[Saved data entries]
-- Opening Marker --

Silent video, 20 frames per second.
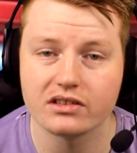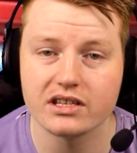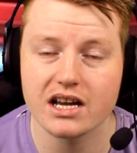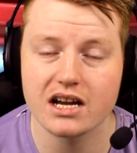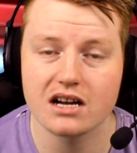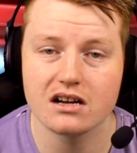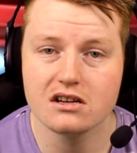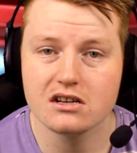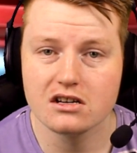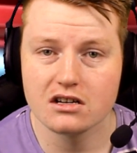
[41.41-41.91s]

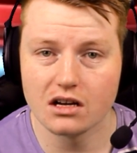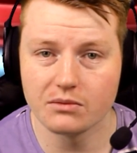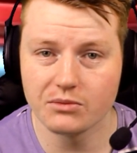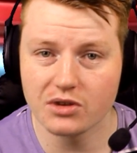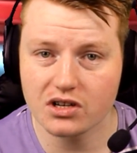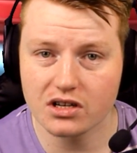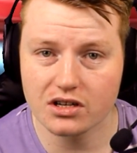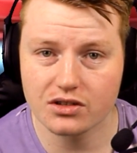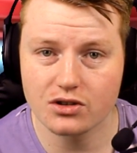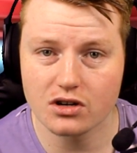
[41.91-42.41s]
Now, I'm
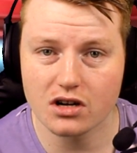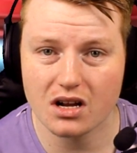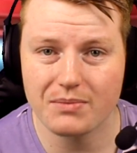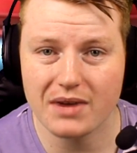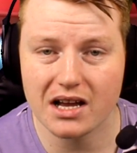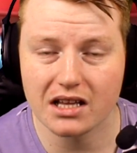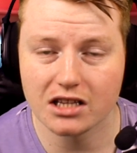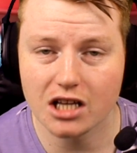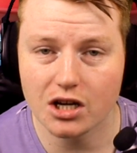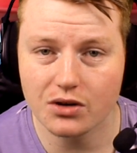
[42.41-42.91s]
not going to talk
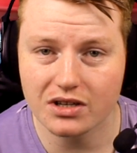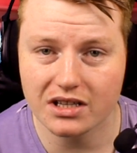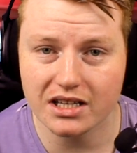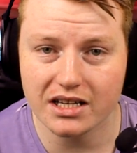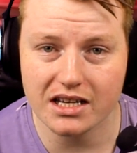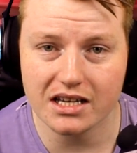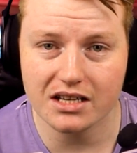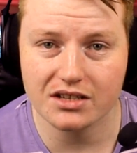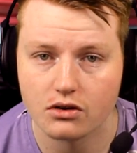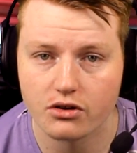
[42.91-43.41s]
about lower
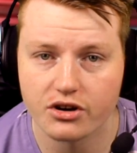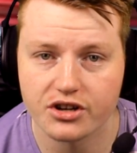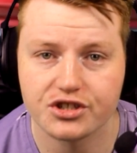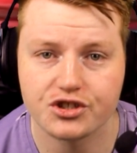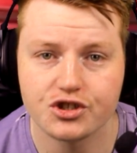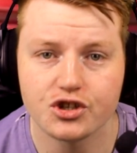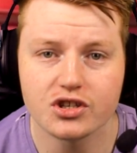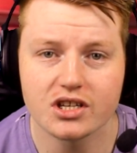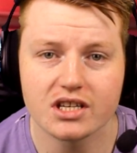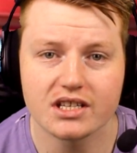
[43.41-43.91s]
leagues or his
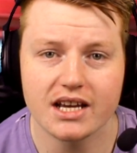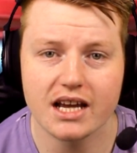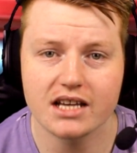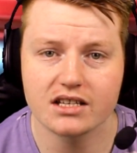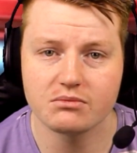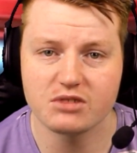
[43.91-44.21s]
junior days.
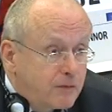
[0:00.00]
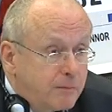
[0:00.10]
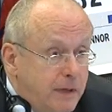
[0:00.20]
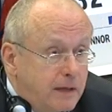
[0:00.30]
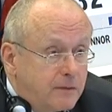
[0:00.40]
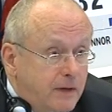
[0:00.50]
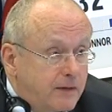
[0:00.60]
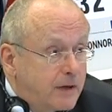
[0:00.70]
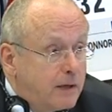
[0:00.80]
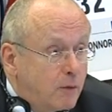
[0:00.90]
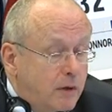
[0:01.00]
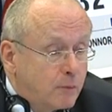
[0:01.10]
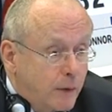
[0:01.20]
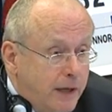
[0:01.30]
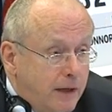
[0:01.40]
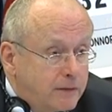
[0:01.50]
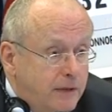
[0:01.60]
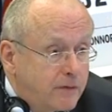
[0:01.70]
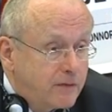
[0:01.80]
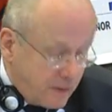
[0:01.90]
mean that they look away?
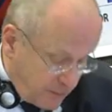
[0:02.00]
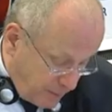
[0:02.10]
Does this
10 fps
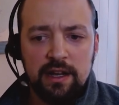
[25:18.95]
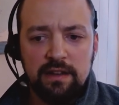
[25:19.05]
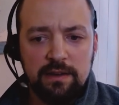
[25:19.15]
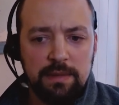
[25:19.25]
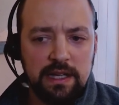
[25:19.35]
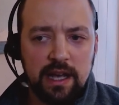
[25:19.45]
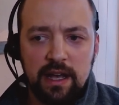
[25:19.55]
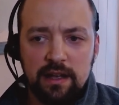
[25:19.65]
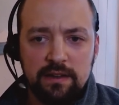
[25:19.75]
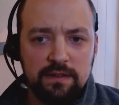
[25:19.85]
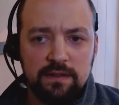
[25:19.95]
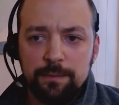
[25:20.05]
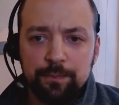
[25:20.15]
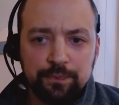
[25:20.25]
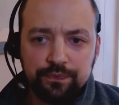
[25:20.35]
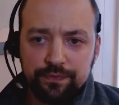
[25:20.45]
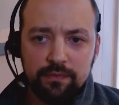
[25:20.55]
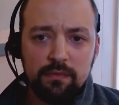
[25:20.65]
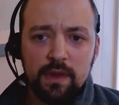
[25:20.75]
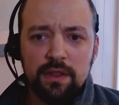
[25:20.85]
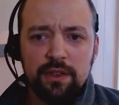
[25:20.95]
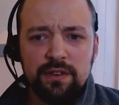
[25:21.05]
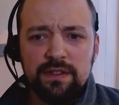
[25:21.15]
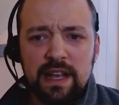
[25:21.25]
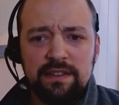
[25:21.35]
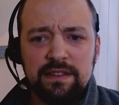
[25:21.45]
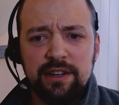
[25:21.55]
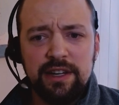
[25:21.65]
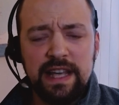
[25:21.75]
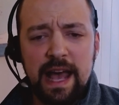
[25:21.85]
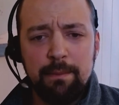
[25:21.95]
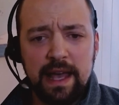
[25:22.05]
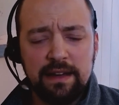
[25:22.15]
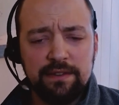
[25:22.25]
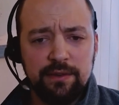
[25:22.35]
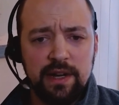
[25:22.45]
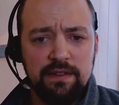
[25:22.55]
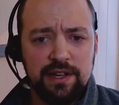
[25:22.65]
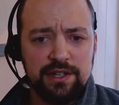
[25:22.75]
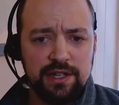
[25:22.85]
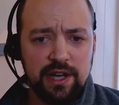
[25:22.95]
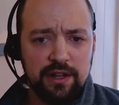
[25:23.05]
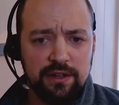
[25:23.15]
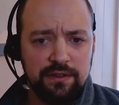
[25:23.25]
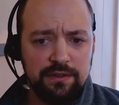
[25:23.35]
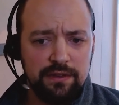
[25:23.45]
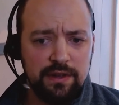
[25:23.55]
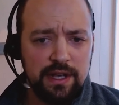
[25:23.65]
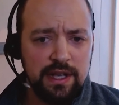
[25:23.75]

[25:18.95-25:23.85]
Is it because there's necessary CapEx or renovation dollars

-- Closing Marker --

→ TRY IT
Every record must be set down again exactly; pictures do not belong in the copy.

→ SOLUTION TO THE PROBLEM
Silent video, 20 frames per second.
[41.41-41.91s]

[41.91-42.41s]
Now, I'm
[42.41-42.91s]
not going to talk
[42.91-43.41s]
about lower
[43.41-43.91s]
leagues or his
[43.91-44.21s]
junior days.
[0:00.00]
[0:00.10]
[0:00.20]
[0:00.30]
[0:00.40]
[0:00.50]
[0:00.60]
[0:00.70]
[0:00.80]
[0:00.90]
[0:01.00]
[0:01.10]
[0:01.20]
[0:01.30]
[0:01.40]
[0:01.50]
[0:01.60]
[0:01.70]
[0:01.80]
[0:01.90]
mean that they look away?
[0:02.00]
[0:02.10]
Does this
10 fps
[25:18.95]
[25:19.05]
[25:19.15]
[25:19.25]
[25:19.35]
[25:19.45]
[25:19.55]
[25:19.65]
[25:19.75]
[25:19.85]
[25:19.95]
[25:20.05]
[25:20.15]
[25:20.25]
[25:20.35]
[25:20.45]
[25:20.55]
[25:20.65]
[25:20.75]
[25:20.85]
[25:20.95]
[25:21.05]
[25:21.15]
[25:21.25]
[25:21.35]
[25:21.45]
[25:21.55]
[25:21.65]
[25:21.75]
[25:21.85]
[25:21.95]
[25:22.05]
[25:22.15]
[25:22.25]
[25:22.35]
[25:22.45]
[25:22.55]
[25:22.65]
[25:22.75]
[25:22.85]
[25:22.95]
[25:23.05]
[25:23.15]
[25:23.25]
[25:23.35]
[25:23.45]
[25:23.55]
[25:23.65]
[25:23.75]

[25:18.95-25:23.85]
Is it because there's necessary CapEx or renovation dollars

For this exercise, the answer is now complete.